Work item: Repeat the lines of the listing below exactly, starting at the line that contains "[0:07.29-0:08.33]" and running through the last line, both included, and only those.
Entries provided START
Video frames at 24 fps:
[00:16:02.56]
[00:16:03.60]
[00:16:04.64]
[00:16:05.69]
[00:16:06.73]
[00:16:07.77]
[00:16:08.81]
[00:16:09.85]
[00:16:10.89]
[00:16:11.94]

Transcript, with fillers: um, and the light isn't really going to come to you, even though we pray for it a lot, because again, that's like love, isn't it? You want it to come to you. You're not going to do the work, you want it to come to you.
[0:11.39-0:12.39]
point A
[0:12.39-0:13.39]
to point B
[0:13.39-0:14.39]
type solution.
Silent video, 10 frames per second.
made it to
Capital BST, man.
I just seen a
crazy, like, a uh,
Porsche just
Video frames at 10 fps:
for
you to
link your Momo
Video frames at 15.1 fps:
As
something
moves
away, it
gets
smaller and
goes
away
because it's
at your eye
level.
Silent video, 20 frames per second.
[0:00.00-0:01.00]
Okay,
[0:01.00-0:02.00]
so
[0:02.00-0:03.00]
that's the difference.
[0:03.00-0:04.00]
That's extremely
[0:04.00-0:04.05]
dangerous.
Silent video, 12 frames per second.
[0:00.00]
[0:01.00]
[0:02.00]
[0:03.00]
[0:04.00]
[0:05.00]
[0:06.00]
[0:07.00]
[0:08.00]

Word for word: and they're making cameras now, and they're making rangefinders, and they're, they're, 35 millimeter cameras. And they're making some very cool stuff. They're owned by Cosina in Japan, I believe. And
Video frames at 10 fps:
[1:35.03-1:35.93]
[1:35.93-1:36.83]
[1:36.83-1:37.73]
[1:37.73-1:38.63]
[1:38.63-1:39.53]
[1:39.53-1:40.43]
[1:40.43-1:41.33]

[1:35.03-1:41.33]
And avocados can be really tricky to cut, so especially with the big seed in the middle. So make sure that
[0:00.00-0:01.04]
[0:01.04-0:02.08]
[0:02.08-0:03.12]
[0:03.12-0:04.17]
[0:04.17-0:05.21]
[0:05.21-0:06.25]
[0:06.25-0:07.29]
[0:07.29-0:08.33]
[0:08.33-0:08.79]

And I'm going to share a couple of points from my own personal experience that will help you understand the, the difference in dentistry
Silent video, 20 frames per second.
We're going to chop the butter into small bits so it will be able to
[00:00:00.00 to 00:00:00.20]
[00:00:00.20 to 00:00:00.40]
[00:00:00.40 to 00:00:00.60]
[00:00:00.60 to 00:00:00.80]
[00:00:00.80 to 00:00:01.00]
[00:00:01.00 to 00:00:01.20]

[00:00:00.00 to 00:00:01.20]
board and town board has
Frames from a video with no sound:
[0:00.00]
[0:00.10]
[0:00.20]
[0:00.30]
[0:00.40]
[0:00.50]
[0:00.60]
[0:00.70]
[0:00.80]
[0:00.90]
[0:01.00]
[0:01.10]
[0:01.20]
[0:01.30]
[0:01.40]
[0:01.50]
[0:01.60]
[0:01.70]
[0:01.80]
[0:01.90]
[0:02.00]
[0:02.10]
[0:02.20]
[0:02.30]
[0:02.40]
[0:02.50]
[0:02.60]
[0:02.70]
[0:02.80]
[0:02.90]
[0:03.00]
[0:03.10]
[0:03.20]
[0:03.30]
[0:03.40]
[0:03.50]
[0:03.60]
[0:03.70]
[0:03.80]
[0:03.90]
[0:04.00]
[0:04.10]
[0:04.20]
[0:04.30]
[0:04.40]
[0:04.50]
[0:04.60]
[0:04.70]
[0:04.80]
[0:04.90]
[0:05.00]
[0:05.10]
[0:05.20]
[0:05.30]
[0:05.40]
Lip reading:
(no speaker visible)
Entries provided END
Exercise result:
[0:07.29-0:08.33]
[0:08.33-0:08.79]

And I'm going to share a couple of points from my own personal experience that will help you understand the, the difference in dentistry
Silent video, 20 frames per second.
We're going to chop the butter into small bits so it will be able to
[00:00:00.00 to 00:00:00.20]
[00:00:00.20 to 00:00:00.40]
[00:00:00.40 to 00:00:00.60]
[00:00:00.60 to 00:00:00.80]
[00:00:00.80 to 00:00:01.00]
[00:00:01.00 to 00:00:01.20]

[00:00:00.00 to 00:00:01.20]
board and town board has
Frames from a video with no sound:
[0:00.00]
[0:00.10]
[0:00.20]
[0:00.30]
[0:00.40]
[0:00.50]
[0:00.60]
[0:00.70]
[0:00.80]
[0:00.90]
[0:01.00]
[0:01.10]
[0:01.20]
[0:01.30]
[0:01.40]
[0:01.50]
[0:01.60]
[0:01.70]
[0:01.80]
[0:01.90]
[0:02.00]
[0:02.10]
[0:02.20]
[0:02.30]
[0:02.40]
[0:02.50]
[0:02.60]
[0:02.70]
[0:02.80]
[0:02.90]
[0:03.00]
[0:03.10]
[0:03.20]
[0:03.30]
[0:03.40]
[0:03.50]
[0:03.60]
[0:03.70]
[0:03.80]
[0:03.90]
[0:04.00]
[0:04.10]
[0:04.20]
[0:04.30]
[0:04.40]
[0:04.50]
[0:04.60]
[0:04.70]
[0:04.80]
[0:04.90]
[0:05.00]
[0:05.10]
[0:05.20]
[0:05.30]
[0:05.40]
Lip reading:
(no speaker visible)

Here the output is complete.